No, let me qualify that. I don’t love animals and I don’t go all weak-kneed and gushing when I see cute kittens or cuddly puppies.

I’m a vague sort of quite-like-most-animals type of person. I view animals as a fact of life.

I don’t particularly want thousands of badgers to be culled but by the same token, I’m willing to be persuaded it’s necessary, if indeed it is.

I don’t like the idea of grown men dressing up in pink jackets, jumping on horses and chasing foxes around the countryside for their amusement but it may well be something needs to be done to control the fox population.

I don’t really want rats or mice in my kitchen and would probably take some action if they strayed into my territory but if they stay out of the way at the bottom of the garden and only come out at night I’m prepared to adopt a live-and-let-live policy.

I don’t want cruelty to animals to be the norm or to be acceptable but I’m also quite happy to eat a nice lamb joint on a Sunday. I am an animal moderate.

You can see my quandary. It’s almost not allowed to be a moderate these days. It’s seen as a sign of weakness, a form of moral turpitude.

You’ve only got to go on Facebook or Twitter to see that people have very extreme views about just about anything – especially animals.

My indifference to animals does, however, have boundaries.

I don’t like those creatures that have the potential to hurt me.

Pretty high up on my list of ones to avoid are wasps.

If anyone can explain to me what is the point of wasps, I’d be moderately interested to know.

I’m wary of bees and jellyfish but don’t mind spiders at all.

Cattle and horses worry me because of their sheer size but given I’m never likely to get up close and personal with one, that’s not a problem.

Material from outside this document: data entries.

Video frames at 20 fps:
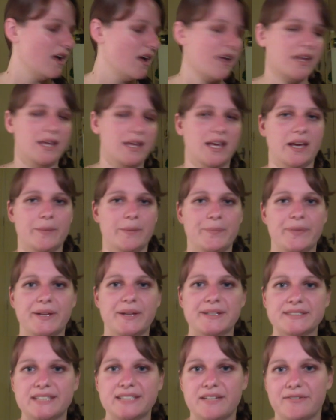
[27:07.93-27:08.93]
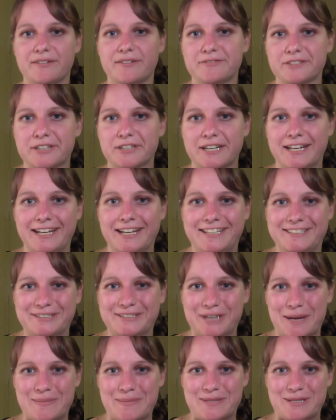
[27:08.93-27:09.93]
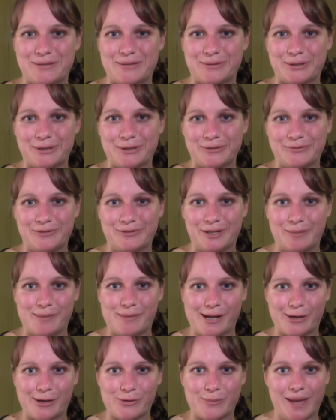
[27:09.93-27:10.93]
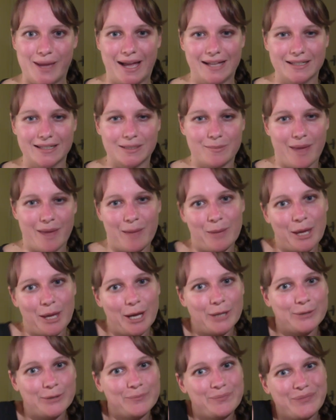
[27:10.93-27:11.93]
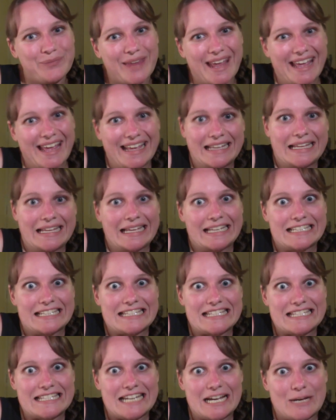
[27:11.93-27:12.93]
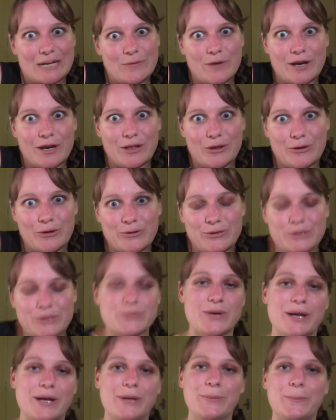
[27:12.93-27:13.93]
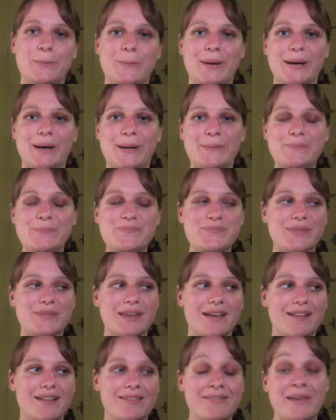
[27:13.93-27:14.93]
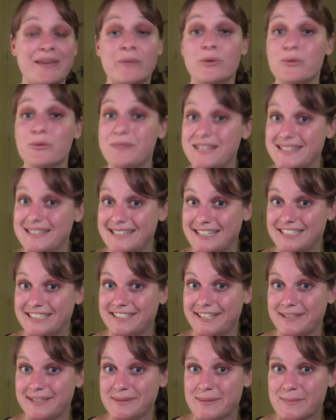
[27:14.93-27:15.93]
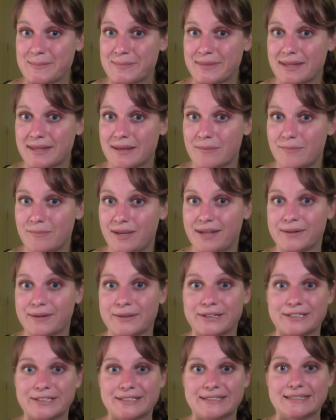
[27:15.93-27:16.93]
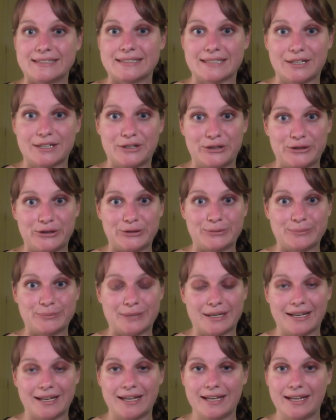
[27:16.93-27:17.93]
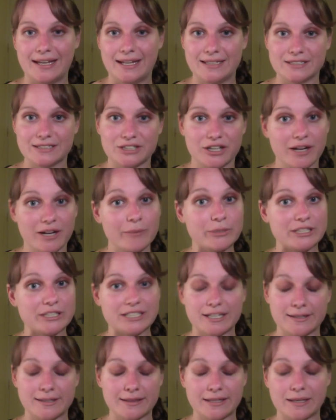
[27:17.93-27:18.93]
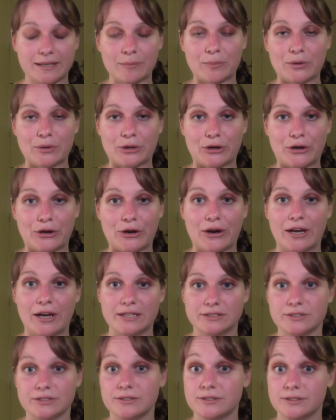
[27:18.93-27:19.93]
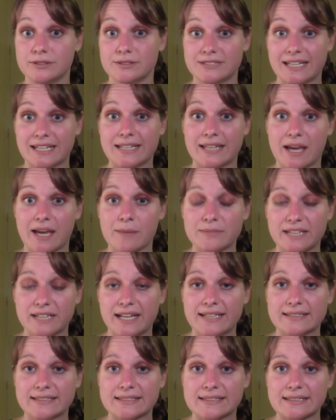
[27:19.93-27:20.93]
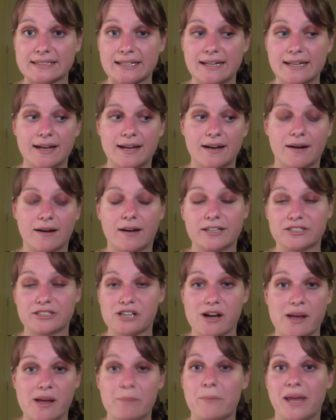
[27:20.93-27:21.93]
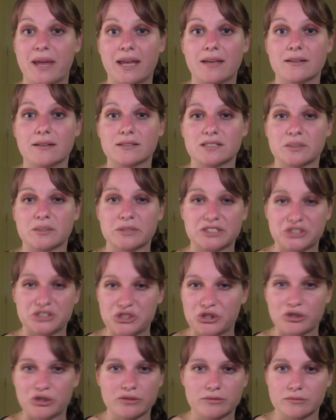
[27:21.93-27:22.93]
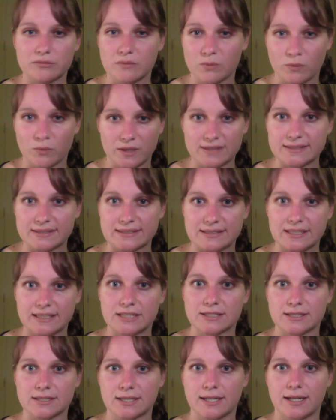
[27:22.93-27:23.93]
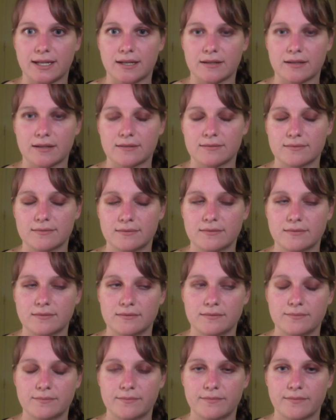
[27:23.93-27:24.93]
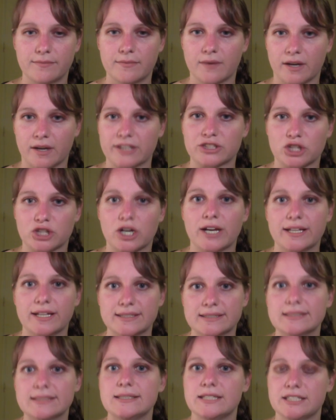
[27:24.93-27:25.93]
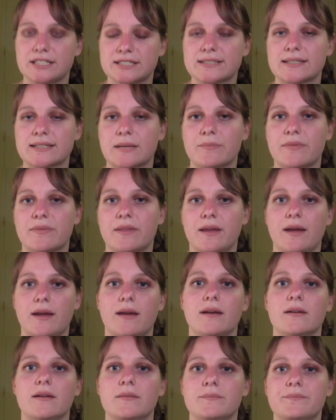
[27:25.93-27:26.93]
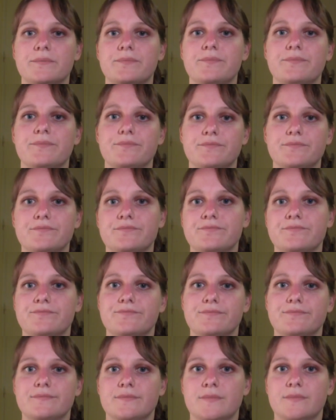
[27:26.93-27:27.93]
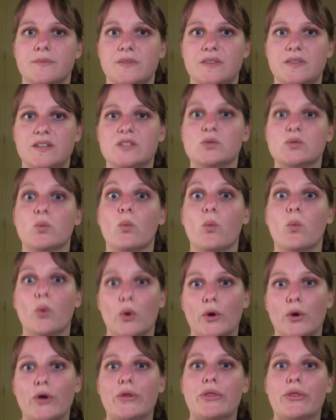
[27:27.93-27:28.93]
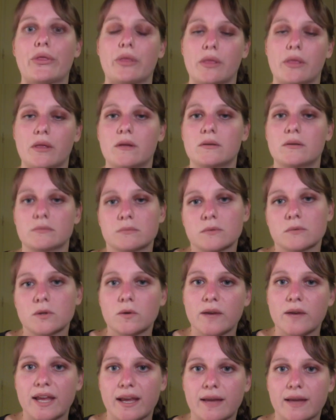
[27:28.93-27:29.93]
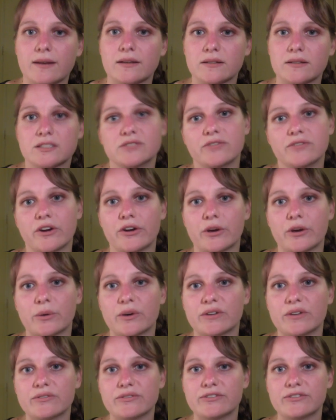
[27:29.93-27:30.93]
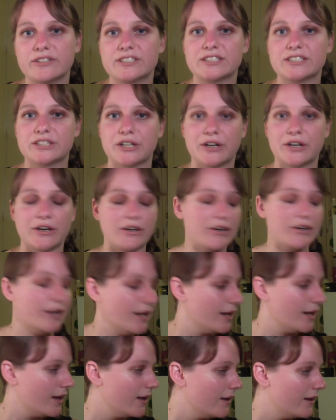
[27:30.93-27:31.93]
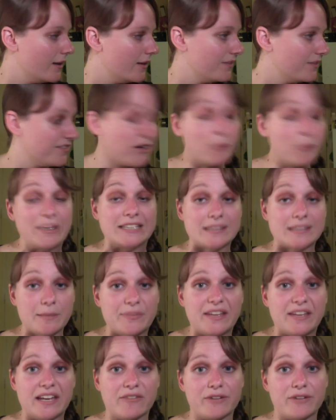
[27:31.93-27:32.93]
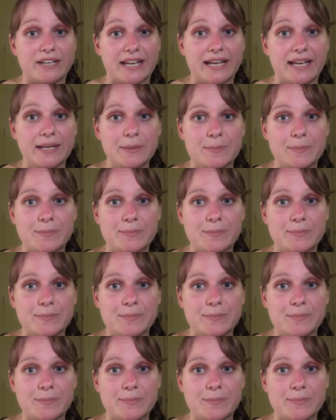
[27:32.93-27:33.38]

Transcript: Yeah, I'll see if I've got any scraps that can fit a Michael Powell, and maybe I'll start one of those as well. But there will be stitching, because on my Instagram, which I'll link below, I do daily updates. I try and make it so it's not one stitch. Like, I try and stitch something that's worth looking at a photo of. So there'll be something every day.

But the one group of animals way out there at the top of my ‘avoid at all costs’ list is dogs.

Oh, and you can add dog owners as well.

At this point, I suppose I should confess that my pathological dislike of our canine companions can be traced directly back to a number of unfortunate incidents when I was a small boy including the mutt that lived just down the road that seemed to think it was its mission in life to bite me whenever I came within 30 yards of his house.

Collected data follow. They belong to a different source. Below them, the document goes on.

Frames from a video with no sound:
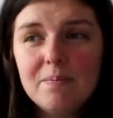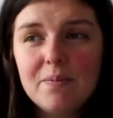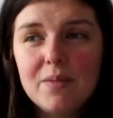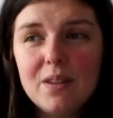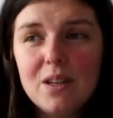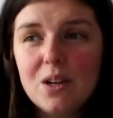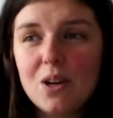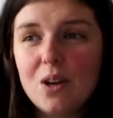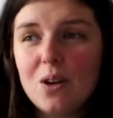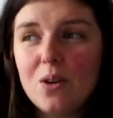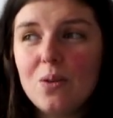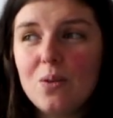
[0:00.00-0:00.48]

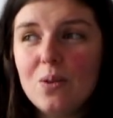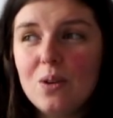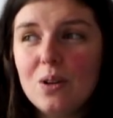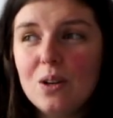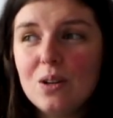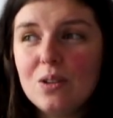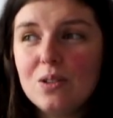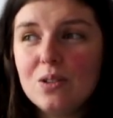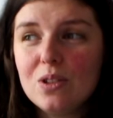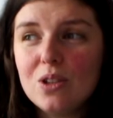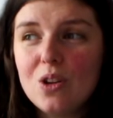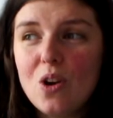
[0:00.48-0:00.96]
you know,
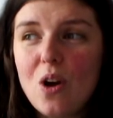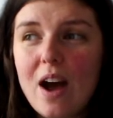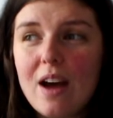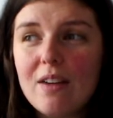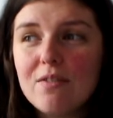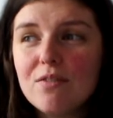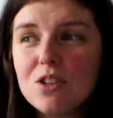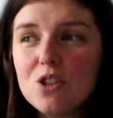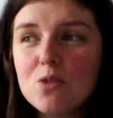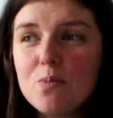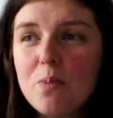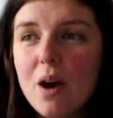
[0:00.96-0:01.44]
your
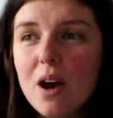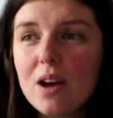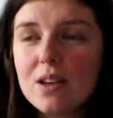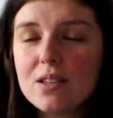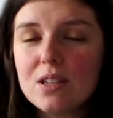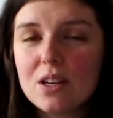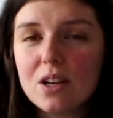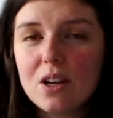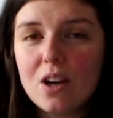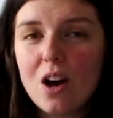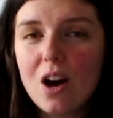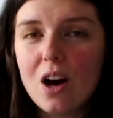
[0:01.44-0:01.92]
average
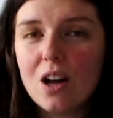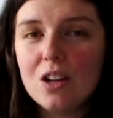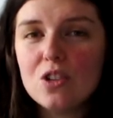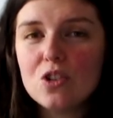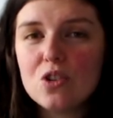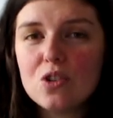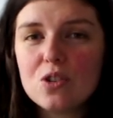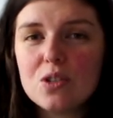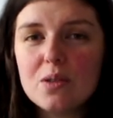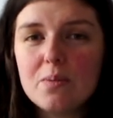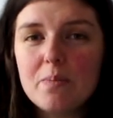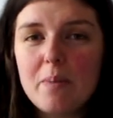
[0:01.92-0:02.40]
person can't
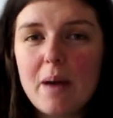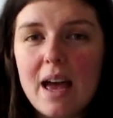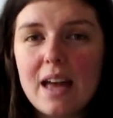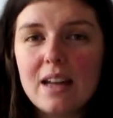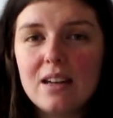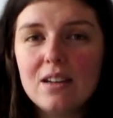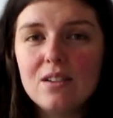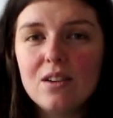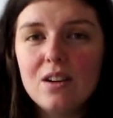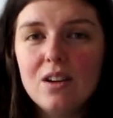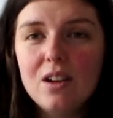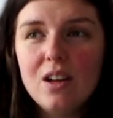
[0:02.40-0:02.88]
just
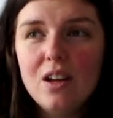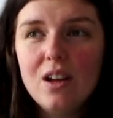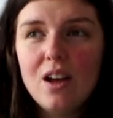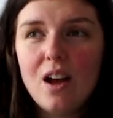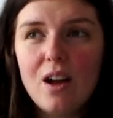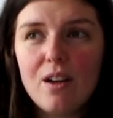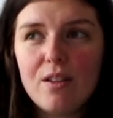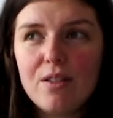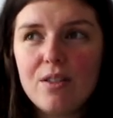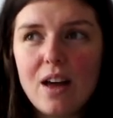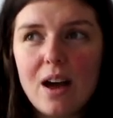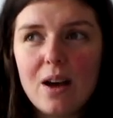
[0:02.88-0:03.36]
spend
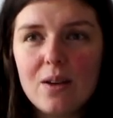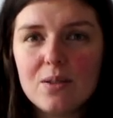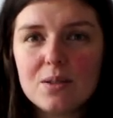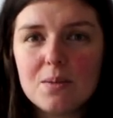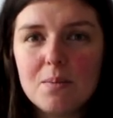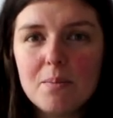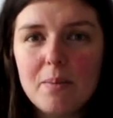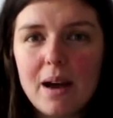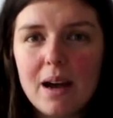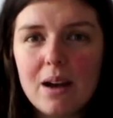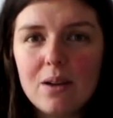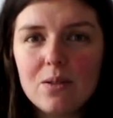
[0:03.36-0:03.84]

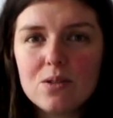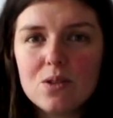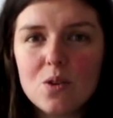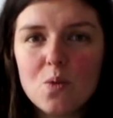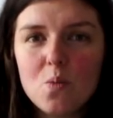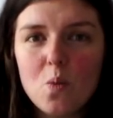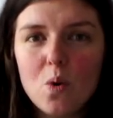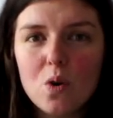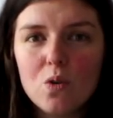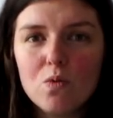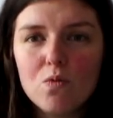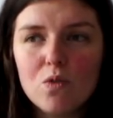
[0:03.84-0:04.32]
£1,000
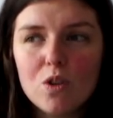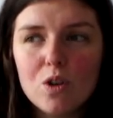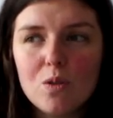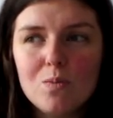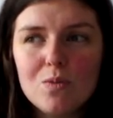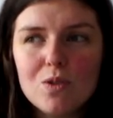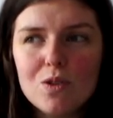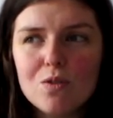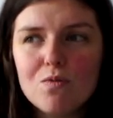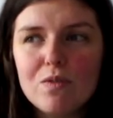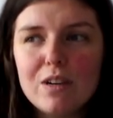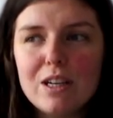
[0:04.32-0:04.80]
on one room
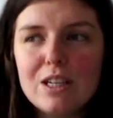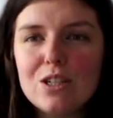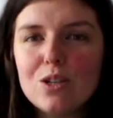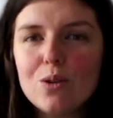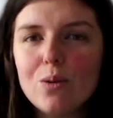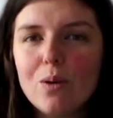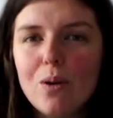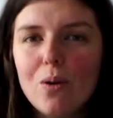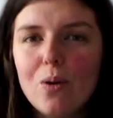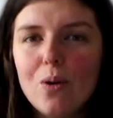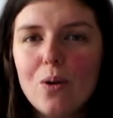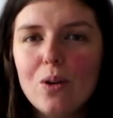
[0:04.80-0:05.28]
to
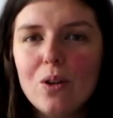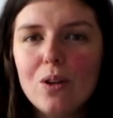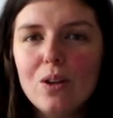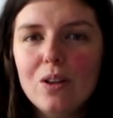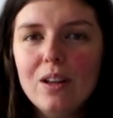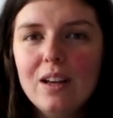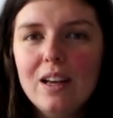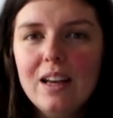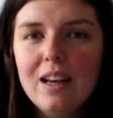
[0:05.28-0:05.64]
redo it all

It never went for anyone else – just me – and this was back in the days when owners could happily leave their dogs out on the street all day.

At the other end of the scale was my aunt’s dog that formed an unnatural and unwelcome amorous attachment to my leg... on more than one occasional.

The phrase ‘scarred for life’ could have been invented for the way I felt towards dogs by the time those two had finished with me.

Those experiences have coloured my views towards dogs from that day on.

As far as I’m concerned, they have no redeeming features.

They smell, they slobber, they are indiscriminate about where they leave their mess, they moult. Do I need to go on?

But what makes it worse is the attitude of their owners who, to a man, are incredulous that you don’t want to share your space on the planet with their prized pooches.

On behalf of people like me, I would like to pass on a few things to dog owners.

We don’t care if Fido ‘just wants to be friendly’ – it is not acceptable for him to sniff my groin.

We don’t care if he ‘just wants to play’ – it is not acceptable for him to jump up and put his dirty paws on my clean clothes.

We don’t care if his excessive barking is because ‘he’s just excited’.

People like us find it intimidating.

When your dog feels the need to go to the toilet in public and you don’t feel the need to remove the mess, you should be jailed for three months minimum.

And no, I do not want my face licked by any animal whose idea of personal hygiene is to lick its own genitals clean.

I rest my case.

Before ‘Angry of Antrobus’ feels stirred into action, I concede the work done by police dogs, drugs and bomb sniffer dogs, sheep dogs and guide dogs is vital and is to be applauded.